Re: [rhos-dev] [Neutron] PTG summary

4 Nov 2020

      Hi,

Dnia środa, 4 listopada 2020 07:13:40 CET Dan Sneddon pisze:
> On 11/2/20 1:56 PM, Slawek Kaplonski wrote:
> > Hi,
> > 
> > Below is my summary of the Neutron team sessions which we had during the
> > virtual PTG last week.
> > Etherpad with notes from the discussions can be found at [1].
> > 
> > ## Retrospective of the Victoria cycle
> > 
> >>From the good things during _Victoria_ cycle team pointed:
> > * Complete 8 blueprints including the _Metadata over IPv6_ [2],
> > * Improved feature parity in the OVN driver,
> > * Good review velocity
> > 
> >>From the not so good things we mentioned:
> > * CI instability - average number of rechecks needed to merge patch in
> > last
> > year can be found at [3],
> > * Too much "Red Hat" in the Neutron team - and percentage of the reviews
> > (and patches) done by people from Red Hat is constantly increasing over
> > last few cycles. As a main reason of that we pointed that it is hard to
> > change companies way of thinking that dedicating developer to the
> > upstream project means that they lose developer in downstream.
> > * Migration of our CI and Zuul v3 took us a lot of time and effort - but
> > good thing is that we accomplished that in the Victoria cycle :)
> > 
> > During that session we also agreed on some action items for the Wallaby
> > cycle: * keep talking about OVN details - Miguel Lavalle and me will work
> > on some way to deliver talks about Neutron OVN backend and OVN internals
> > to the community during next months. The idea is to maybe propose some
> > talks ever 6 weeks or so. This may make ovn driver development more
> > diverse and let operators to thing about migration to the ovn backend.
> > 
> > ## Review of the existing meetings
> > We reviewed list of our existing upstream meetings and discussed about
> > ideas on how to increase number of attendees on the meetings.
> > We decided to:
> > * drop neutron-qos meeting as it's not needed anymore
> > * advertise more meetings and meetings' agenda on the OpenStack mailing
> > list - I will send reminders with links to the agenda before every
> > meeting * Together with Lajos Katona we will give some introduction to
> > the debugging of CI issues in Neutron*
> > 
> > ## Support for old versions
> > Bernard started discussion about support for the old releases in Neutron
> > and Neutron stadium projects.
> > For Neutron we decided to mark __Ocata__ branch as unmaintained already as
> > its gate is already broken.
> > For the __Pike__ and never branches we will keep them in the __EM__ phase
> > as there is still some community interest to keep those branches open.
> > For the stadium projects we decided to do it similary to what we did
> > while looking for new maintainers for the projects. We will send email
> > "call for maintainers" for such stable branches. If there will be no
> > voluneers to step in, fix gate issues and keep those branches healthy, we
> > will mark them as __unmaintained__ and later as __End of Life__ (EOL).
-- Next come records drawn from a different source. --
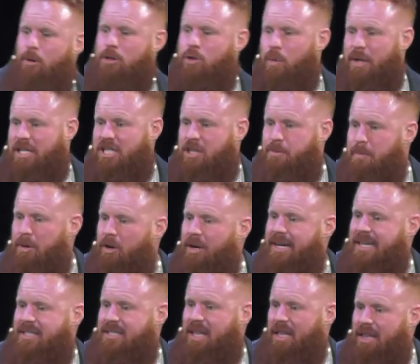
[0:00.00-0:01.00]

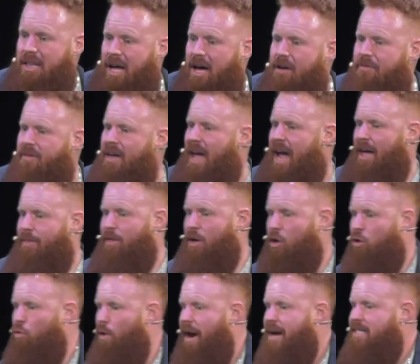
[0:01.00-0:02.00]
experience the love and the
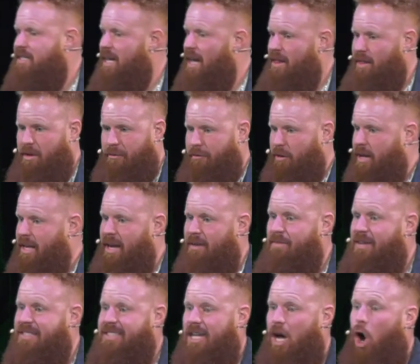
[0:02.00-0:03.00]
grace and the
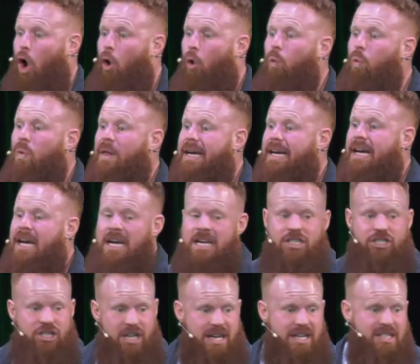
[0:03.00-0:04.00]
forgiveness that only
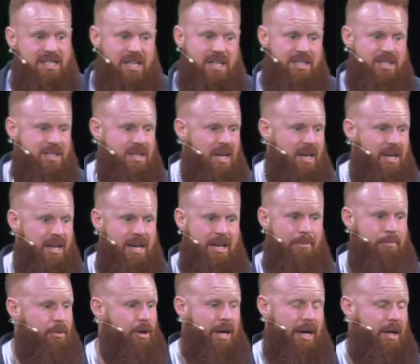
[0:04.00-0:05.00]
Jesus can bring.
> > Currently broken CI is in projects:
> > * networking-sfc,
> > * networking-bgpvpn/bagpipe,
> > * neutron-fwaas
> > 
> > And those are candidates to be marked as unmaintained if there will be no
> > volunteers to fix them.
> > Bernard Cafarelli volunteered to work on that in next days/weeks.
> > 
> > 
> > ## Healtcheck API endpoint
> > We discussed as our healtcheck API should works. During the discussion we
> > decided that:
> > * healtcheck result should __NOT__ rely on the agents status, it should
> > rely on worker's ability to connect to the DB and MQ (rabbitmq)
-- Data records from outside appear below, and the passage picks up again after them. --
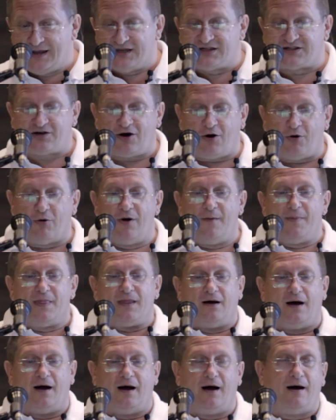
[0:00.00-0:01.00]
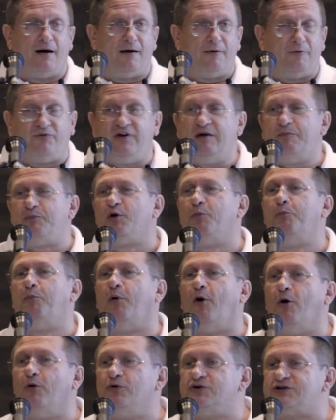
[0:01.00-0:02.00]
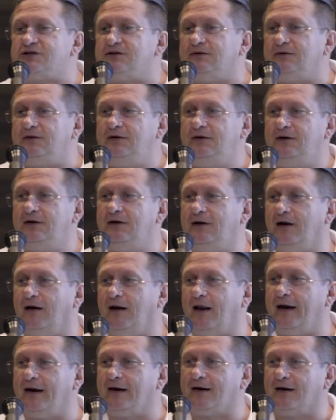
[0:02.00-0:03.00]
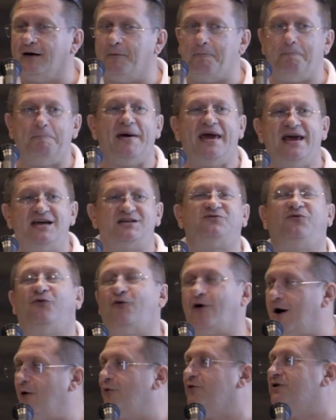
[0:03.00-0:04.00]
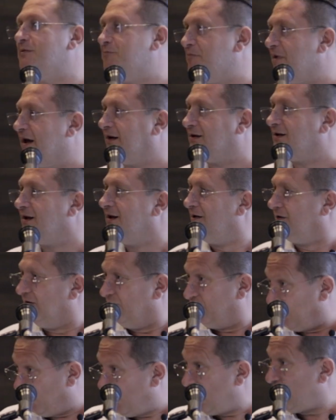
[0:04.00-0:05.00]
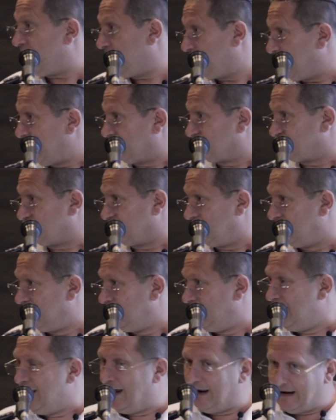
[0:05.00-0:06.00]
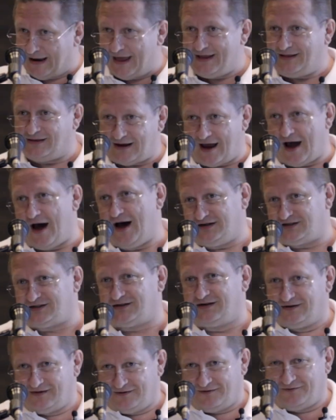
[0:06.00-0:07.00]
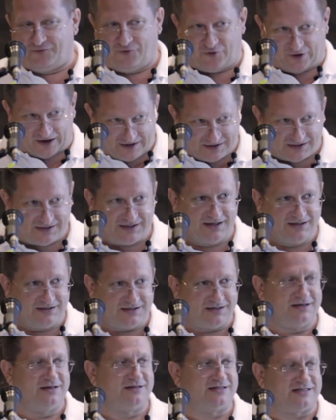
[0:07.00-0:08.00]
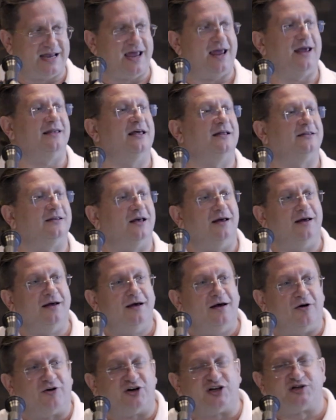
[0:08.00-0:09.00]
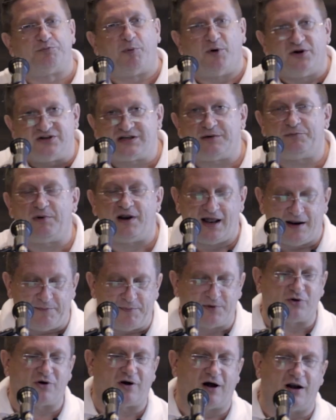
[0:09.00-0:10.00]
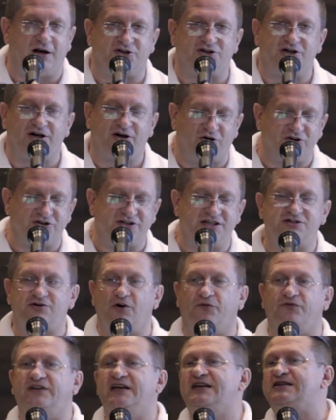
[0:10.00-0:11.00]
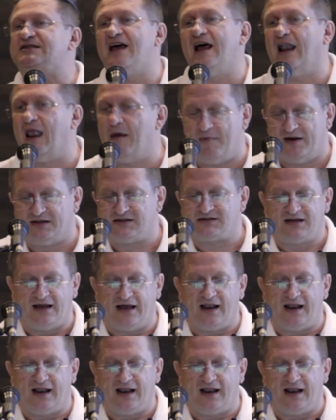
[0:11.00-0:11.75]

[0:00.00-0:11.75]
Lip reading: So we propose like a base for our debate, the following picture. Let us, for instance, say that the responsible herpetoculture consists of these elements.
> > * Lajos will ask community (API experts) about some guidance how it should
> > works on the whole OpenStack level,
> > * As for reference implementation we can check e.g. Octavia [4] and
> > Keystone [5] which already implemented it.
> > 
> > ## Squash of the DB migration script
> > Rodolfo explained us what are benefits of doing such squash of the db
> > migration scripts from the old versions:
> > * Deployment is faster: we don't need to create/delete tables or
> > create+update other ones - the win is small possibly in the magnitude of
> > 5s per job, * DB definition is centralized in one place, not in original
> > definition plus further migrations - that is most important reason why we
> > really should do that,
> > * UTs faster: removal of some older checks.
> > 
> > The problem with this may be that we need to do that carefully and be
> > really verbose about with such changes we may break stadium projects or
> > 3rd party projects which are doing db migration too.
> > To minimalize potential breakage, we will announce such changes on the
> > OpenStack discuss mailing list.
> > Rodolfo volunteered to take propose squash up to Liberty release in W
> > cycle. Together with this squash we will also document that process so in
> > next cycles we should be able to do squashes for newer releases in easier
> > way. Lajos volunteered to help with fixing Neutron stadium projects if
> > that will be needed.
> > 
> > ## Switch to the new engine facade
> > We were discussing how to move on and finally finish old Blueprint [6]. We
> > decided that together with Rodolfo we will try how this new engine facade
> > will work without using transaction guards in the code. Hopefully that
> > will let us move on with this. If not, we will try to reach out to some
> > DB experts for some help with this.
> > 
> > ## Change from rootwrap to the privsep
> > This is now community goal during the Wallaby cycle so we need to focus on
> > it to accomplish that transition finally.
> > This transition may speed up and make our code a bit more secure.
> > Rodolfo explained us multiple possible strategies of migration:
> > * move to native, e.g.
> > 
> >    * replace ps with python psutils, not using rootwrap or privsep
> >    * replace ip commands with pyroute2, under a privsep context (elevated
> > 
> > permissions needed)
> > * directly translate rootwrap to privsep, executing the same shell command
> > but under a privsep context
> > 
> > To move on with this I will create list of the pieces of code which needs
> > to be transitioned in the Neutron repo and in the stadium projects.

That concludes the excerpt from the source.